Permalink 12:15 pm, by Christopher HOPKINS Email , 551 views

Attention Campers and YMCA / Gym Members: Is that Liability Waiver Binding?

In an early summer post, we mentioned a May 2008 decision where the Fifth DCA refused to enforce an exculpatory clause / liability waiver for a 5-year old camper. A large number of gyms, camps, and other recreation activities include the consumer signing a waiver. Is it enforceable? Perhaps this Second DCA case -- which voided the YMCA's exculpatory clause -- will be of some interest.

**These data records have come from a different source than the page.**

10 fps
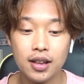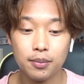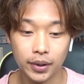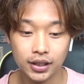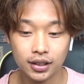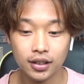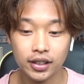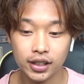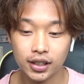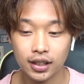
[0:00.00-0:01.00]

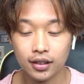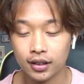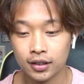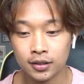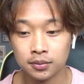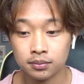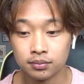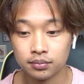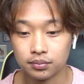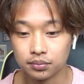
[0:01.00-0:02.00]
Basically,
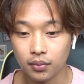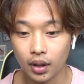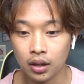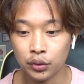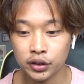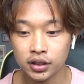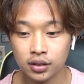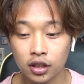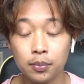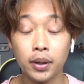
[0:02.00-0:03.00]
it was
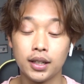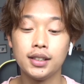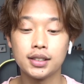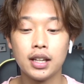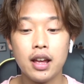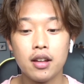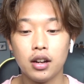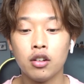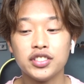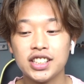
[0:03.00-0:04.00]
this piece.
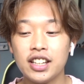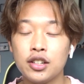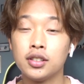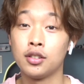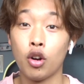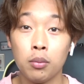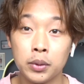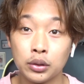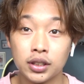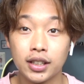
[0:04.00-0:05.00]
Obviously, they use their own
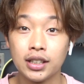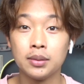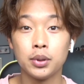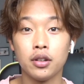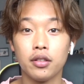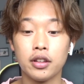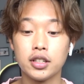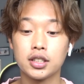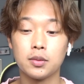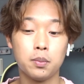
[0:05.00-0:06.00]
music in it, but
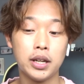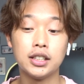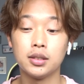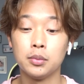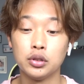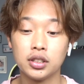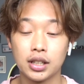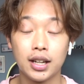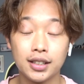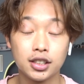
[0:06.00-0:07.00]
this piece of music, the
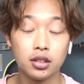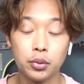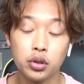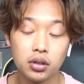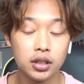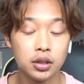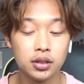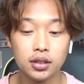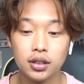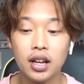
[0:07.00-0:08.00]
classical music they use
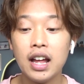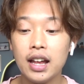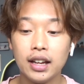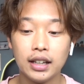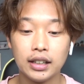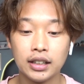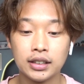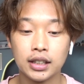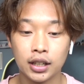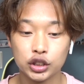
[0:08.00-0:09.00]
in it, is
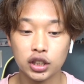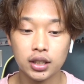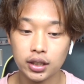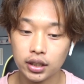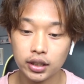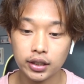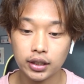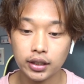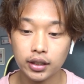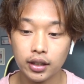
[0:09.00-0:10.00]

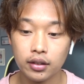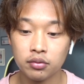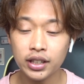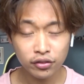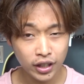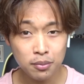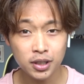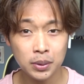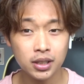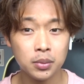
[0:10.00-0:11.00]
actually a really famous
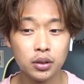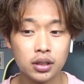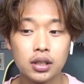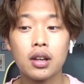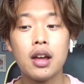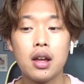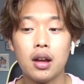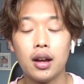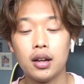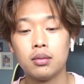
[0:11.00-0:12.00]
piece of music
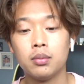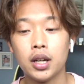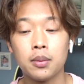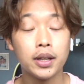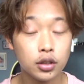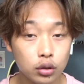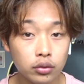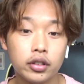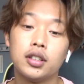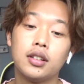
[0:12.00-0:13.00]
by
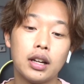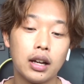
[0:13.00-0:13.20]
Beethoven.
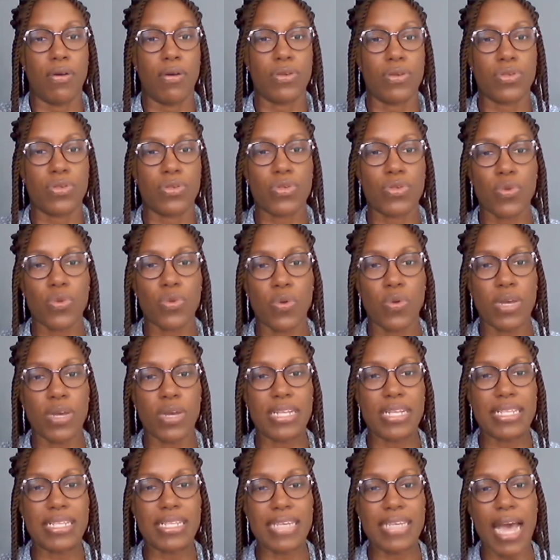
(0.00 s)
so
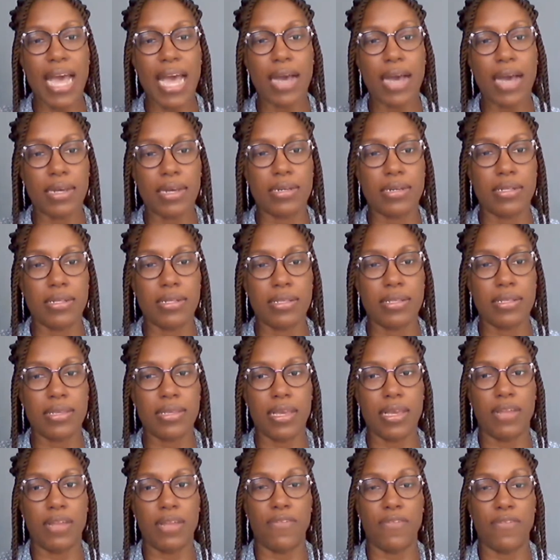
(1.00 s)
entangled
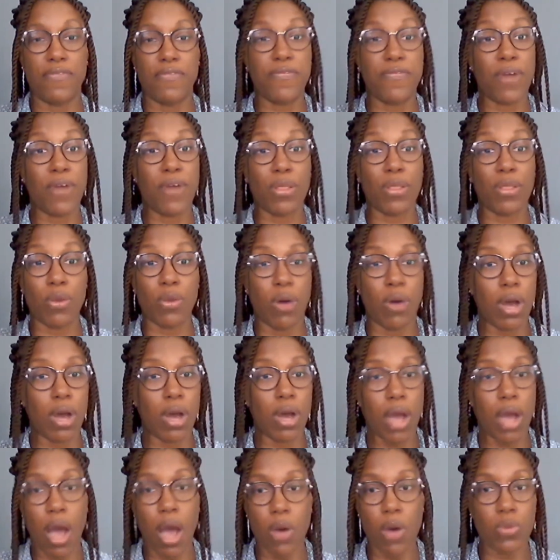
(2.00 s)
in follower
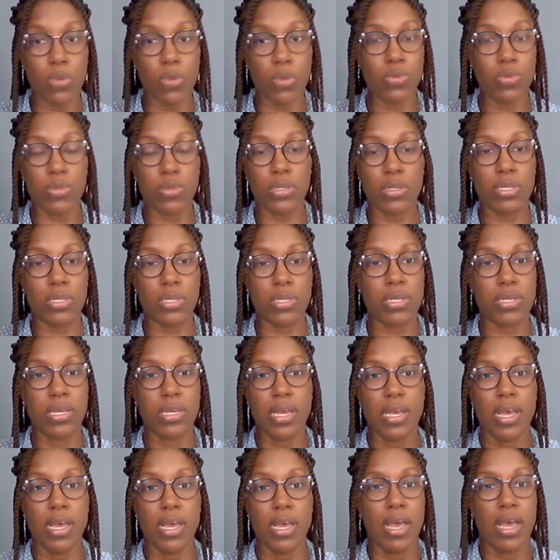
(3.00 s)
count
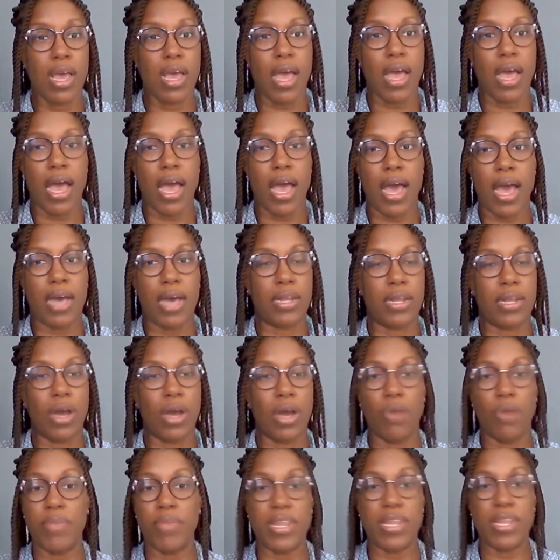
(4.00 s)
and
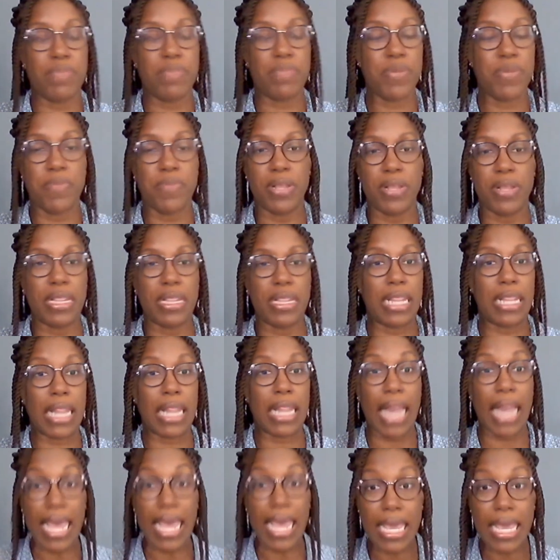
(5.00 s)
how many people
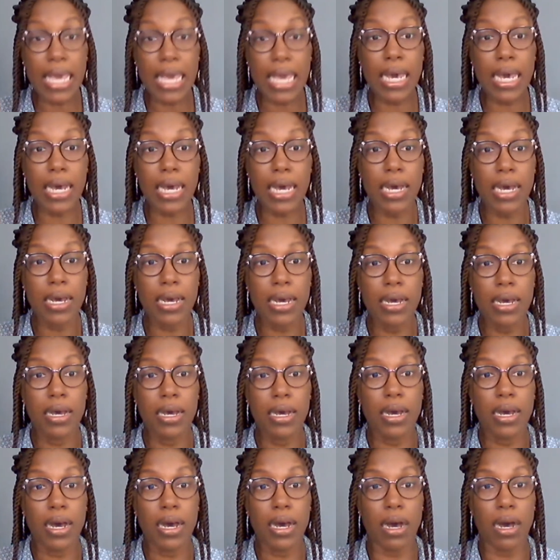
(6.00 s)
like
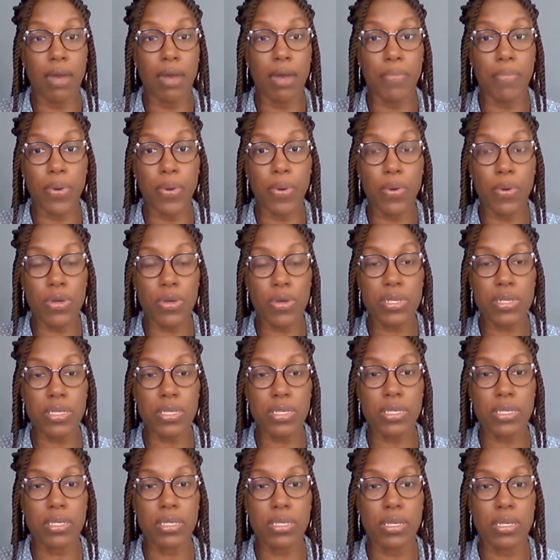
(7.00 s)
a
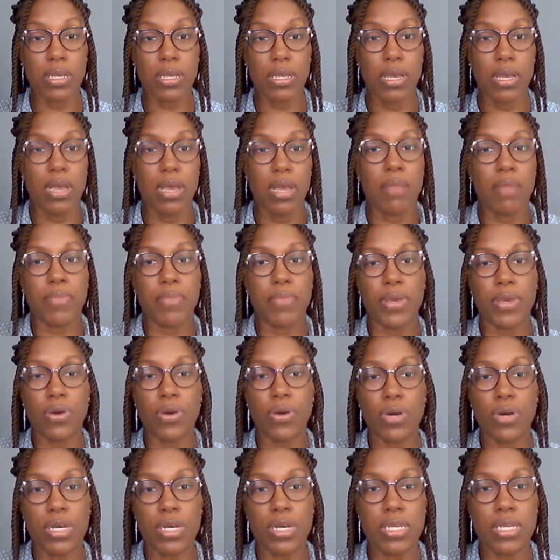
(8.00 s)
post
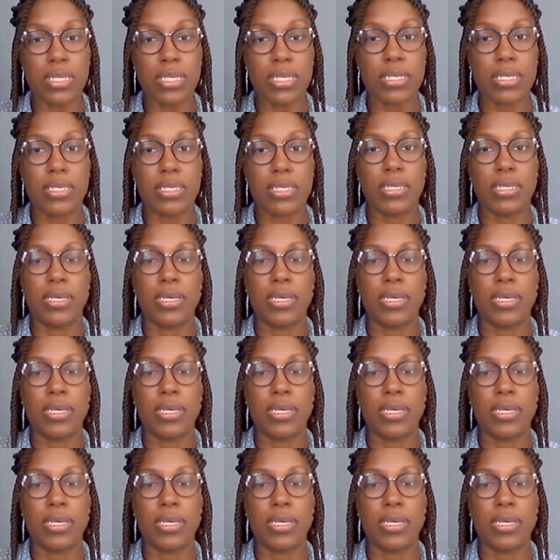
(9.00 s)
because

In Elizabeth Anne Murphy v. Young Men's Christian Association of Lake Wales, Inc., a central Florida YMCA required a member to sign an exclupatory clause before using gym equipment. We'll reprint the clause below, but essentially the drafters tried to use "user friendly" language and got burned. In one sentence, the clause suggests that the YMCA will use "reasonable precautions" but, later on, all claims for negligence are waived. See the difference? In one instance, the "reasonable precaution" sentence suggests that YMCA will, indeed, use reasonable precautions -- then and only then will they be off the hook. But, the clause then says all claims are waived, presumably even if reasonable precautions are not used.

Read the clause below and make up your own mind. Quite frankly, it seems splitting hairs but, alas, that is the lesson of these cases. ANY suggestion of the slightest mulitple equivocation or multiple interpretation is going to unwind an exculpatory clause. Indeed, the provision below may be simply too long. That many words leads to the communication of a lot of ideas, some of which can be construed as being in conflict. Bottom line, exculpatory clauses need to be clear. Reference to "reasonable precautions" may be its un-doing. Best to be short and emphasized, right above the signature block.

The 2nd DCA (Canady, Whatley, Salcines) cited an old Third DCA (Miami area) case involving a camp liability waiver. That provision is included below. Quick test, was it enforced?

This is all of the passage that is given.